Yargıtay 12. Hukuk Dairesi 2022/6209 Esas 2022/7398 Karar Sayılı İlamı

Abaküs Yazılım
12. Hukuk Dairesi
Esas No: 2022/6209
Karar No: 2022/7398
Karar Tarihi: 16.06.2022

Yargıtay 12. Hukuk Dairesi 2022/6209 Esas 2022/7398 Karar Sayılı İlamı

     Özet:

Turhal İcra Hukuk Mahkemesi tarafından yapılan icra takibi kapsamında satışa çıkarılan bir taşınmazın, kıymet takdiri masraflarının taşınmaz sayısına bölünerek hesaplanması gerektiği, ancak satış kararının yalnızca şikayete konu olan taşınmaz yönüyle verildiği, bu nedenle gazete masrafının yalnızca o taşınmaz için hesaplanması gerektiği belirtilmiştir. İhale bedelinin satış masraflarını karşılamadığı ve kıymet takdirinin yapıldığı tarih üzerinden iki yıldan fazla süre geçtiği gerekçeleriyle ihalenin re’sen feshine karar verilmesi gerektiği ifade edilerek, Bölge Adliye Mahkemesi 4. Hukuk Dairesi'nin kararının bozulması gerektiği belirlenmiştir.
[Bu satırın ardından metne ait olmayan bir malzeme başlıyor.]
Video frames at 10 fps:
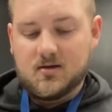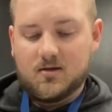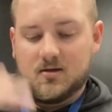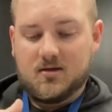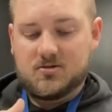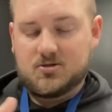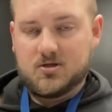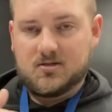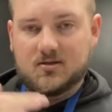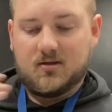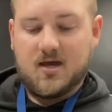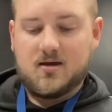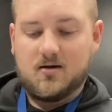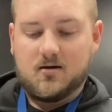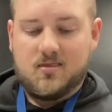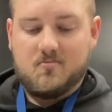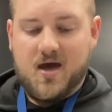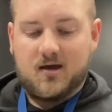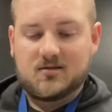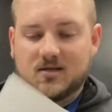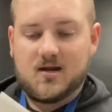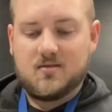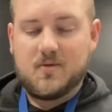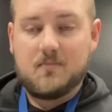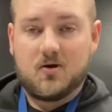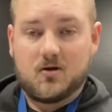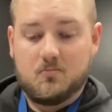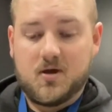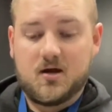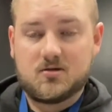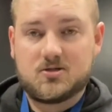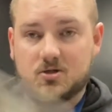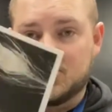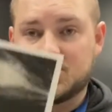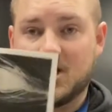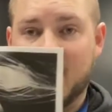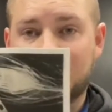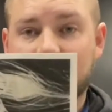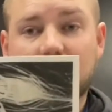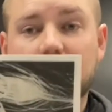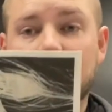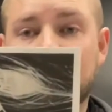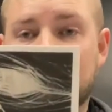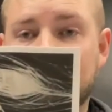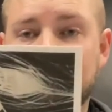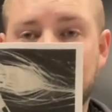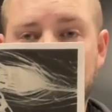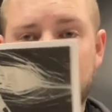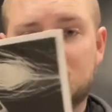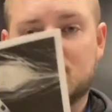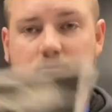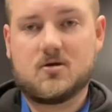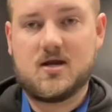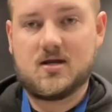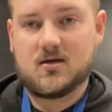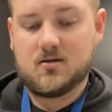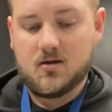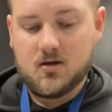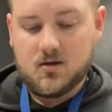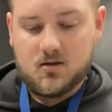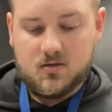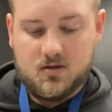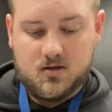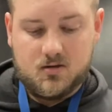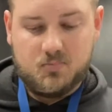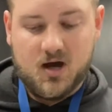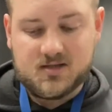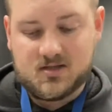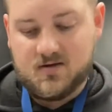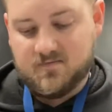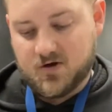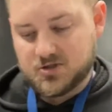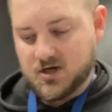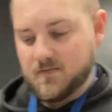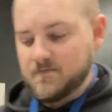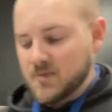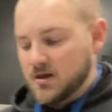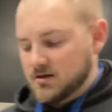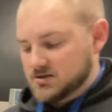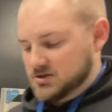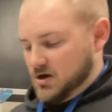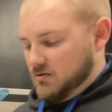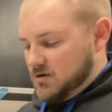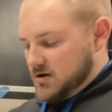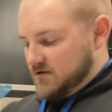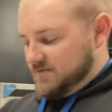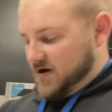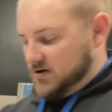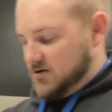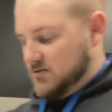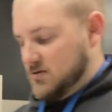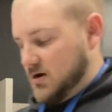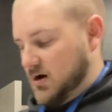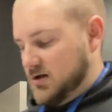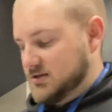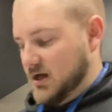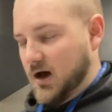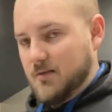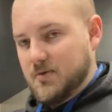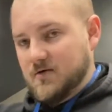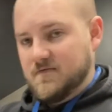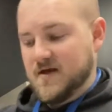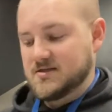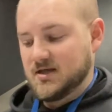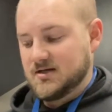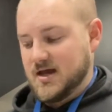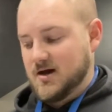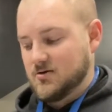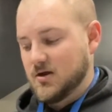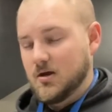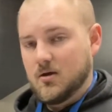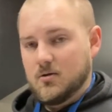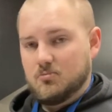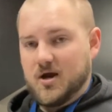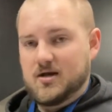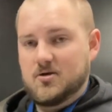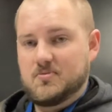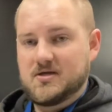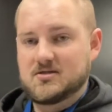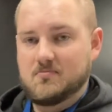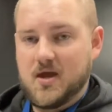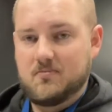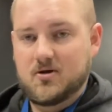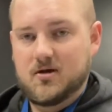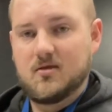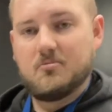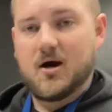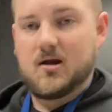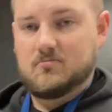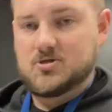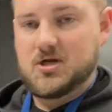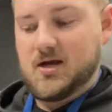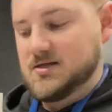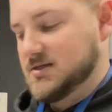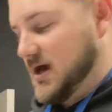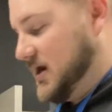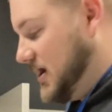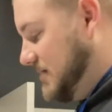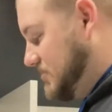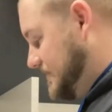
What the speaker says: it's just light on the back side of the paper compared to shining through this and creating the positive version. So photo on top, facing down, brand new piece of paper on the bottom, shiny side up.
Bu kararın gerekçesi olarak İİK'nun 128/a maddesi ve 129/2. maddesi gösterilmiştir. İİK'nun 128/a maddesi uyarınca kesinleşen kıymet takdiri üzerinden iki yıl geçmedikçe yeniden kıymet takdiri istenemeyeceği, Hukuk Genel Kurulu'nun kararıyla ise satışın kıymet takdirinin esas alındığı tarihten iki sene sonra yapılmasının ihalenin feshi sebebi sayılacağı kabul edilmiştir. İİK'nun 129/2. maddesi ise arttırma bedelinin, malın tahmin edilen kıymetinin yüzde ellisini bulması ve satış masraflarını karşılayıp karşılamadığının tespiti; toplam paraya çevirme gideri satışı yapılan taşınmaz sayısına bölünmek suretiyle ayrıca müstakil harcamalar var ise bu miktara eklenerek satışın gerçekleştirilip gerçekleştirilmediğinin belirlenmesi gerektiğini düzenlemektedir.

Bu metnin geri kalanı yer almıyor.